Navigating Performance Improvement Plans with Confidence
Amy didn’t see it coming – first a warning in the fall from her boss about communication issues, then this winter, a full-fledged Performance Improvement Plan (PIP) was pushed across the table to her. While the plan offered specifics for improvement, it also carried the threat that, “Failure to meet or exceed these expectations may result in action up to and including termination.”
Gulp. When this 15-year veteran employee was asked how she was feeling, she evinced self-doubt, feelings of defeat, and concerns about the security of her job. There was the real fear that the PIP, however humane-appearing, was just a means to create a paper trail in order to fire her. She also felt frustrated she could not tell her side of the story. In fact, as a Program Manager on a large team, it was such a blow to Amy that she started to imagine getting another job where her “only input is on a computer.”
Should Amy give up and get out? As the career counselor she consulted, I wasn’t so sure the seemingly easy way—give up and quit–was the best way. After all, wouldn’t you rather have a plan to better understand and improve your performance and retain your job? Sometimes leaving just transports the same problem to another address.
Generally, an employee has 60-90 days to work a PIP. Unless a job situation has worse-than-normal politics or is otherwise toxic (in which case you should probably go in peace), I tend to advise clients to do everything possible to accomplish the PIP. It doesn’t mean you agree with it or intend to stay, but once accomplished, then there’s some breathing room to explore the status quo, possible re-assignment, or a new employer altogether. After all, there’s little question that job candidates are considered more attractive when currently employed.
Steps to get focused and over the PIP hurdle:
- Realize the blow to your ego—and get over it! No question getting put on a PIP can be a real blow to the ego and feed the tendency to feel like a victim of circumstance. In fact, your wounded ego may be blaming your manager and telling you to quit in order to save face. After a short period of inner torture, pull yourself together and stop the inner story telling. Yes, you are going to feel wounded and more vulnerable for a while, but blame and defensiveness will do nothing to boost your commitment and performance to the needed levels.
- Understand the PIP through and through. If you want to get beyond a performance improvement plan, you must really get what the concerns are and how you are expected to change. Sometimes the plans are not adequately specific nor clear on how you will be judged, or what the deadline for improvements is. Seek clarity, and consider taking initiative to better define the behavioral expectations, per #3 below. As much as you may be in shock, don’t sign off on the PIP until you are sure you understand the expectations and consequences.
- Develop and respond with a strategy. Your boss may give you some written boilerplate about company standards and how to meet them, but it is rarely adequate as a guide for behavior change. I suggested Amy show initiative and engagement by proposing a detailed table that incorporated the company standards and added specific behavioral steps to accomplish them. Here are the headings:
|Goal/perform standards, e.g., “Communications”||Desired Behavior (in need of improvement)||Behavioral Steps I will take/skill development||Evidence expectation met (measurements?)||Spvr sign-off|
As an example under “Behavioral Steps,” since bosses want demonstrable improvement, I also advise and teach clients to adopt a small new behavior each week such as reflective listening.

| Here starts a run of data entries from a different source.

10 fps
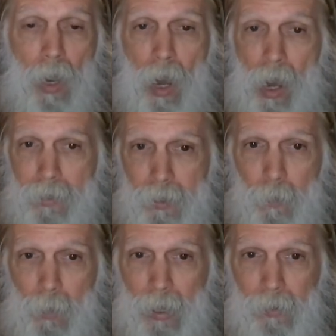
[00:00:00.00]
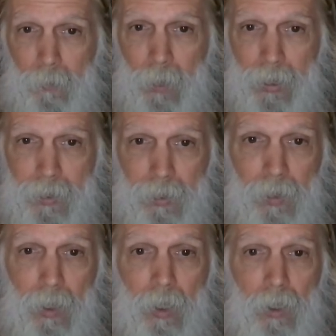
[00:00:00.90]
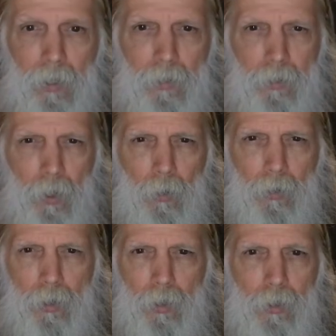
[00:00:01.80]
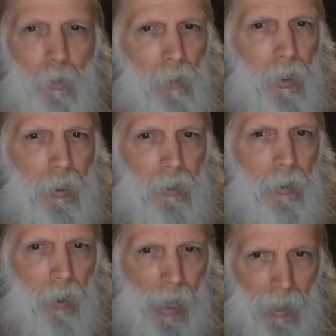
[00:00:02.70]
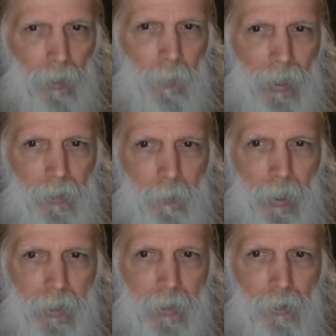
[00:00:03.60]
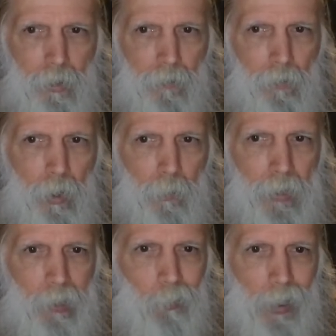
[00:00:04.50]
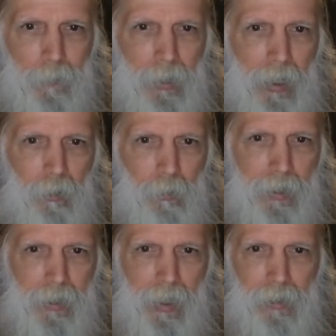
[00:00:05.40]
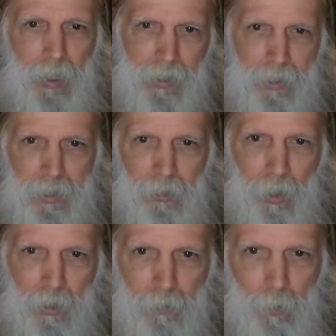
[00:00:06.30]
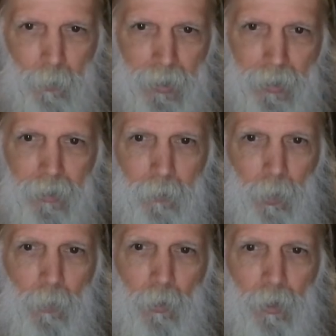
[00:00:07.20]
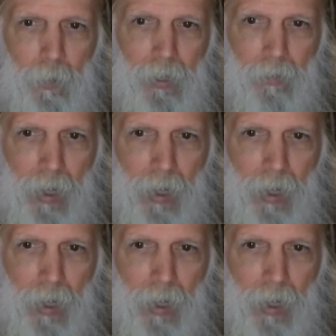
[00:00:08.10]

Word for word: Osteopathic medicine chose to join allopathic medicine to avoid being wiped out when state licensing laws were being promoted by theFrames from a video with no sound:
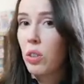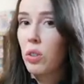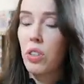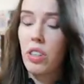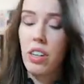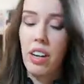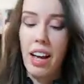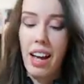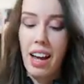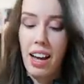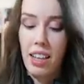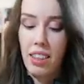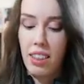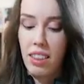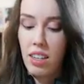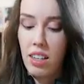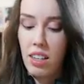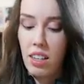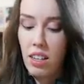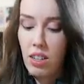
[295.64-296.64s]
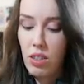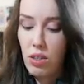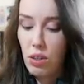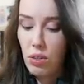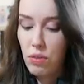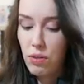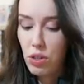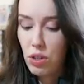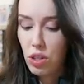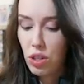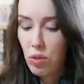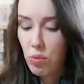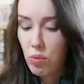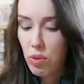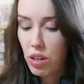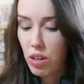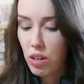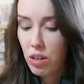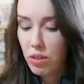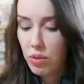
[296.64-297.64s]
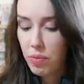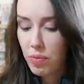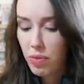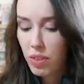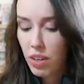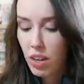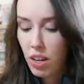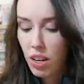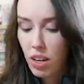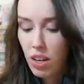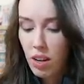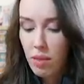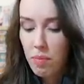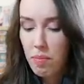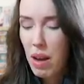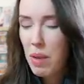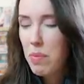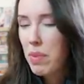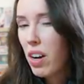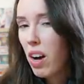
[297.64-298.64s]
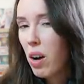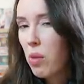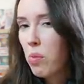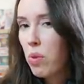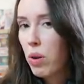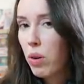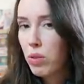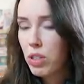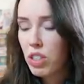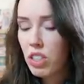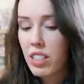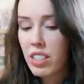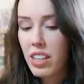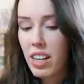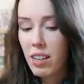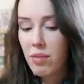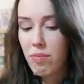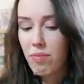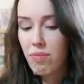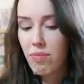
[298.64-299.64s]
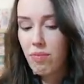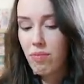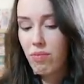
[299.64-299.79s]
look at the New Fusion World. Maybe I will just get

- Communicate with your manager. Typically, an employee on a PIP will meet with their manager at least once a week to discuss progress on the plan, and it’s best to meet at the manager’s convenience. The table above adds helpful structure to these meetings by detailing the desired behavior, specific behavioral steps, as well as the evidence of expectations met for which the supervisor should sign. In these meetings you need to “manage up” like never before and also demonstrate new behaviors (e.g. reflective listening) that should help ease the manager’s frustration.
- Don’t get defensive. The natural tendency is to want to tell your side of the story. The corrective action, however, often means things have progressed too far for trying to share responsibility or blame. In fact, the manager wants to see just the opposite ̶ to see the employee take responsibility for any errors or mis-communications. For instance, Amy was confronted with feedback that she was communicating “in an aggressive manner,” to which she reacted with private skepticism. As her counselor, I questioned whether Amy’s desire to take as little of other’s time as possible when making a request might have caused her to speak too rapidly and be perceived as aggressive. This is a communication habit Amy was able to own without getting defensive and un-learn.
- Take stock. As you progress through the PIP, take note of the situation. Is your manager engaged? Are you committed to change or does the PIP feel like a goal too far with too little meaning? While I urge clients to stay the course, these indicators may mean it is time to start searching for opportunities in different departments or with a new employer.
Conclusion. Receiving a Performance Improvement Plan may plunge you into crisis thinking about an imminent end of your employment. While not without risk, if you see a PIP as a chance to get good feedback, improve your skills and abilities as well as deepen communication with your manager, then it can be a win-win for you personally as well. For Amy, receiving corrective feedback and processing her feelings was painful in the short term, but after she recovered and focused on meeting the PIP goals, she was able to successfully retain her long-term employment.